» Problem description: Write out, word for word, only the data from its first line to the line containing "[0:01.20-0:01.40]".

Segment Open

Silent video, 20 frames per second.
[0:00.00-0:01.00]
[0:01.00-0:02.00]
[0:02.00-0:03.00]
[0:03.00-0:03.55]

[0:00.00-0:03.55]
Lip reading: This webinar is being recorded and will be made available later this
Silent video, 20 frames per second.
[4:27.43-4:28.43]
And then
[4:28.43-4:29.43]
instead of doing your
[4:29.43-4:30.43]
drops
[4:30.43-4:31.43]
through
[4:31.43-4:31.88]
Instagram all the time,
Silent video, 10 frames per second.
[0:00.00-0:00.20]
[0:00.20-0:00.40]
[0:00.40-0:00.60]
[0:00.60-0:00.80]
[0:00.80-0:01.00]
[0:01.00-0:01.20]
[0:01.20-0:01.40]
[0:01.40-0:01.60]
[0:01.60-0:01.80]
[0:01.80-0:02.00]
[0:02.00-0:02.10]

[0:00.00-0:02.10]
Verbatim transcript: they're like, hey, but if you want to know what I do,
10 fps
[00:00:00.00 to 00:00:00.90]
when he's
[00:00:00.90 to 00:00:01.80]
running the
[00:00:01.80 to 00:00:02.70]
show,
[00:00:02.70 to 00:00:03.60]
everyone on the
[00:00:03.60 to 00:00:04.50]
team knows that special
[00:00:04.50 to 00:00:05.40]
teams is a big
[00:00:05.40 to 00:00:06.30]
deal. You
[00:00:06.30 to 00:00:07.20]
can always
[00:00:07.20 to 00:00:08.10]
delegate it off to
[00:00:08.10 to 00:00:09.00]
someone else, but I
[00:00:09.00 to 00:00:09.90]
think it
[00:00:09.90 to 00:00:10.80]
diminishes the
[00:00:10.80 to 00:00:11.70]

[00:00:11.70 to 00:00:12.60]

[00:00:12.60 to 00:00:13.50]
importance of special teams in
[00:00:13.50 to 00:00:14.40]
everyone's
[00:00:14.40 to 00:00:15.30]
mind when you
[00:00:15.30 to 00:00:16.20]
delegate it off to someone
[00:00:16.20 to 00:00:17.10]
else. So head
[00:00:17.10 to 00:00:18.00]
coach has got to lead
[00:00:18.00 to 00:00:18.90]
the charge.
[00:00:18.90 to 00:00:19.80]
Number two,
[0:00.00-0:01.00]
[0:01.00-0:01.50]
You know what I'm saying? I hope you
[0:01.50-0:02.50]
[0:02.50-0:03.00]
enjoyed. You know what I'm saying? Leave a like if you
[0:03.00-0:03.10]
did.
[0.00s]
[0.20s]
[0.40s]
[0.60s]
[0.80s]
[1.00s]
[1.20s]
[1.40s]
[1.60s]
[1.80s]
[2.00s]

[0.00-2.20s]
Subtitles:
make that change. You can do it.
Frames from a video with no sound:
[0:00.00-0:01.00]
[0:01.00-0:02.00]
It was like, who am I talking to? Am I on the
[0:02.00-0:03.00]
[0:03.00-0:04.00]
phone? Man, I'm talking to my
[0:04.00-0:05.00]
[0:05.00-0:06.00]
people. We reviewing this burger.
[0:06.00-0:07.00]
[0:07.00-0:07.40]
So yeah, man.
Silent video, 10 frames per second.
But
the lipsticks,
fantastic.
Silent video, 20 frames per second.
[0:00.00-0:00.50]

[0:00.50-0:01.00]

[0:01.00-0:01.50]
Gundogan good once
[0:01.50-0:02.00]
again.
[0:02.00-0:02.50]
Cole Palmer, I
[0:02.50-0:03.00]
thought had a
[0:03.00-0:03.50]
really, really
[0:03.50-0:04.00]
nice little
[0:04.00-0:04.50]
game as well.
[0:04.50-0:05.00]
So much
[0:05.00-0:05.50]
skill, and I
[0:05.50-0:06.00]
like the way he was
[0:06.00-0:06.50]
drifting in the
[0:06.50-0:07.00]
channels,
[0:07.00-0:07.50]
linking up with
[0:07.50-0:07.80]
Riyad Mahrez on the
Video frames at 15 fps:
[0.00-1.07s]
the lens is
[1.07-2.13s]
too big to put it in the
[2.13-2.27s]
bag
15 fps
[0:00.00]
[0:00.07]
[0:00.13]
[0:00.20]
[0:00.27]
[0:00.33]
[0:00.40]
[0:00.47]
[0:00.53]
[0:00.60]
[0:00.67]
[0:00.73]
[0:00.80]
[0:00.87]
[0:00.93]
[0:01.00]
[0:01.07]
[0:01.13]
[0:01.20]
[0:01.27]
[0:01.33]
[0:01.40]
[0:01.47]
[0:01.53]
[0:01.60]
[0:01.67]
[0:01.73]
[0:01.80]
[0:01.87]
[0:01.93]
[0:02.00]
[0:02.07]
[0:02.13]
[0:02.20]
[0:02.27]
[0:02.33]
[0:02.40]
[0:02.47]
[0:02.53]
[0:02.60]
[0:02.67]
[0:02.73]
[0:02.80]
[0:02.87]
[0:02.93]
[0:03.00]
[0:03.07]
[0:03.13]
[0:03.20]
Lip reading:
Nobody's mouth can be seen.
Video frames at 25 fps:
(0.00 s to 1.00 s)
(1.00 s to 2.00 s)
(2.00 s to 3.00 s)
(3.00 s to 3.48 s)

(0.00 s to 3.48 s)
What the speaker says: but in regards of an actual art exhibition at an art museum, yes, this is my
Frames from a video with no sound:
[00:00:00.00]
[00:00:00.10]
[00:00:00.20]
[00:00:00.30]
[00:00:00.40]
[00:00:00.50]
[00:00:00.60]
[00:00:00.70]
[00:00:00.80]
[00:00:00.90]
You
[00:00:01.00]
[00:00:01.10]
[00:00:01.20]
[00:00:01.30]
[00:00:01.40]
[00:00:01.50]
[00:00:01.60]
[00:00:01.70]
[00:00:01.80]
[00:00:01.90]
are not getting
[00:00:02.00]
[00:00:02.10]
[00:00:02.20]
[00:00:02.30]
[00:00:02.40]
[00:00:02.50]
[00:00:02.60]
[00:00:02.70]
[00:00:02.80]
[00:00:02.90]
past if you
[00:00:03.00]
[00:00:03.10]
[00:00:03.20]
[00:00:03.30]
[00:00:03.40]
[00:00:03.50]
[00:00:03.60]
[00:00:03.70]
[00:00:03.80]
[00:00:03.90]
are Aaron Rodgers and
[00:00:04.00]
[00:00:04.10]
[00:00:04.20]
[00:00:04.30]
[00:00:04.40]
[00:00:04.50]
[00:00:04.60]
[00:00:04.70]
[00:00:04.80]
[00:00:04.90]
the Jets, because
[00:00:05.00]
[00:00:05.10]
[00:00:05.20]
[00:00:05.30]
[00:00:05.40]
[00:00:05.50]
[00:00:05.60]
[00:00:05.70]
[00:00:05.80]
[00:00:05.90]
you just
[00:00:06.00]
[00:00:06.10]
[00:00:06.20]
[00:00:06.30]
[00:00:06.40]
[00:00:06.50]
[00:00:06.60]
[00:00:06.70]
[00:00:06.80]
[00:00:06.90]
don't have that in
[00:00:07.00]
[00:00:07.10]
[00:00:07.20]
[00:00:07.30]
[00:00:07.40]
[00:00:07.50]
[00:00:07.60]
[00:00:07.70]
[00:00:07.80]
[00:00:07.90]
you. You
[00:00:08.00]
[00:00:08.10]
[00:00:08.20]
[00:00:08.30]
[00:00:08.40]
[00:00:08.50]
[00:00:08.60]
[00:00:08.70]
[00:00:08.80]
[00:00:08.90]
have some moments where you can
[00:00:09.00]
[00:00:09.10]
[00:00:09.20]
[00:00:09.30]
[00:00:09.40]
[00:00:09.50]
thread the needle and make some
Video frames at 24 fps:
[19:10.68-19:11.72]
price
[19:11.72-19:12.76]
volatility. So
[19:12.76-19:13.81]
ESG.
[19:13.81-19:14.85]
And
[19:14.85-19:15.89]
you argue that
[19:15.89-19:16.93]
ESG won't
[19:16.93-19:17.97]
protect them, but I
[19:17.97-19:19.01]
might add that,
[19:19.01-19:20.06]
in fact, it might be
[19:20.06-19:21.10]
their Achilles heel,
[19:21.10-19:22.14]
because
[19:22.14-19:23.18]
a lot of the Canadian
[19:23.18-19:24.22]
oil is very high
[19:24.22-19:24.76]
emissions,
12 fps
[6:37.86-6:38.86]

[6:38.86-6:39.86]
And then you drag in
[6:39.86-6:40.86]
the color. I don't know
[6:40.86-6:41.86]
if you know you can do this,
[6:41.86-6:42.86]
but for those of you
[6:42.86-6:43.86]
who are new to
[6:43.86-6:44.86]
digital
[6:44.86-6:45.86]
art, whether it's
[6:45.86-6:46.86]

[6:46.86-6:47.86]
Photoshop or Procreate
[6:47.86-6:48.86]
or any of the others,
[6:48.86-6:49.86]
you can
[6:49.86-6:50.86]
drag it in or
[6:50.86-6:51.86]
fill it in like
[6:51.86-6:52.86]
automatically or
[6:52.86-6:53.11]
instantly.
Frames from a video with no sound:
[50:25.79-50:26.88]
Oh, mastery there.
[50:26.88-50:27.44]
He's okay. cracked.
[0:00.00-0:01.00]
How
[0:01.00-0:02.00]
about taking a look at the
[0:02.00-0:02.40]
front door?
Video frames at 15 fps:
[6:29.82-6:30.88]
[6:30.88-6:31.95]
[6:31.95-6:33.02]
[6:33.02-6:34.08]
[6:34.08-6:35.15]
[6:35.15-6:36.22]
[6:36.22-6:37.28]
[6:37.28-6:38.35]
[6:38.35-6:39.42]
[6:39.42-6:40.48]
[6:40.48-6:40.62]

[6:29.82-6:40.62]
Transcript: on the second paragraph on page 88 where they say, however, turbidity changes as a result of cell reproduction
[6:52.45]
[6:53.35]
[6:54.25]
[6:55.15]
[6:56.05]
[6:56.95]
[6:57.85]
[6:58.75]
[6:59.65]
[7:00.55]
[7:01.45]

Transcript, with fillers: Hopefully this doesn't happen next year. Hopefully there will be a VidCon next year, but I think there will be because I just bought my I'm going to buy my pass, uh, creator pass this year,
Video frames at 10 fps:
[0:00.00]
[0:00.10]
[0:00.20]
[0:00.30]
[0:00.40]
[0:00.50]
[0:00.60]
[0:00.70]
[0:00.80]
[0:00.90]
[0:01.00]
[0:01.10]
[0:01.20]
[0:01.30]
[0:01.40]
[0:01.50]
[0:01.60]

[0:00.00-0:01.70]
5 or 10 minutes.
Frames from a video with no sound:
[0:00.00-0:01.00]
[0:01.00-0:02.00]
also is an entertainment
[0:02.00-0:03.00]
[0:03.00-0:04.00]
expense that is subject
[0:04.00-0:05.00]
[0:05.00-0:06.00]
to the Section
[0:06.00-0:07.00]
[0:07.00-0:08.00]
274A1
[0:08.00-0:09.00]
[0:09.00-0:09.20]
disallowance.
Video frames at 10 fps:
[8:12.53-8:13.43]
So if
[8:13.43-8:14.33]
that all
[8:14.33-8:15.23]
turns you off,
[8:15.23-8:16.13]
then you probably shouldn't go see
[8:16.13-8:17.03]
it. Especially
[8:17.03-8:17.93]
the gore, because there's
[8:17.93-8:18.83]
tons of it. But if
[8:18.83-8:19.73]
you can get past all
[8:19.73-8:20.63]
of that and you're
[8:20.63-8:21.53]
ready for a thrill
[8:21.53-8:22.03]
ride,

Segment Closed

» Output below:
Silent video, 20 frames per second.
[0:00.00-0:01.00]
[0:01.00-0:02.00]
[0:02.00-0:03.00]
[0:03.00-0:03.55]

[0:00.00-0:03.55]
Lip reading: This webinar is being recorded and will be made available later this
Silent video, 20 frames per second.
[4:27.43-4:28.43]
And then
[4:28.43-4:29.43]
instead of doing your
[4:29.43-4:30.43]
drops
[4:30.43-4:31.43]
through
[4:31.43-4:31.88]
Instagram all the time,
Silent video, 10 frames per second.
[0:00.00-0:00.20]
[0:00.20-0:00.40]
[0:00.40-0:00.60]
[0:00.60-0:00.80]
[0:00.80-0:01.00]
[0:01.00-0:01.20]
[0:01.20-0:01.40]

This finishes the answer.